PBM Reform Back in Play: Senate Reintroduces Bipartisan Transparency Package

Federal Advocacy,

A major bipartisan push to overhaul pharmacy benefit managers (PBMs) is back on the Senate agenda. On Dec. 4, Senate Finance Committee Chair Mike Crapo (R-ID) and Ranking Member Ron Wyden (D-OR) reintroduced the Pharmacy Benefit Manager (PBM) Price Transparency and Accountability Act - a bill that revives core provisions from a bipartisan, bicameral health care package that came close to passing late last year.

At its center, the legislation aims to change how PBMs get paid and what they must disclose.

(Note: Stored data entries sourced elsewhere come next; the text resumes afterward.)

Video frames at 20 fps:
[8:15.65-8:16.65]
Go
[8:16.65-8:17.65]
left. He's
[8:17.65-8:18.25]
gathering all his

Key provisions would: 

  • Delink PBM compensation from rebates tied to drug prices, separating rebate negotiations from the fees PBMs receive for benefit management services.
  • Expand reporting requirements to ensure Medicare Part D plan sponsors and HHS receive clearer data on pricing, rebates, and related financial arrangements.
  • Strengthen oversight by empowering plan sponsors to audit PBMs for contract compliance. 

Supporters argue these changes would reduce incentives that can favor higher list prices and make it easier for plans—and regulators—to see how money moves through the prescription drug supply chain. 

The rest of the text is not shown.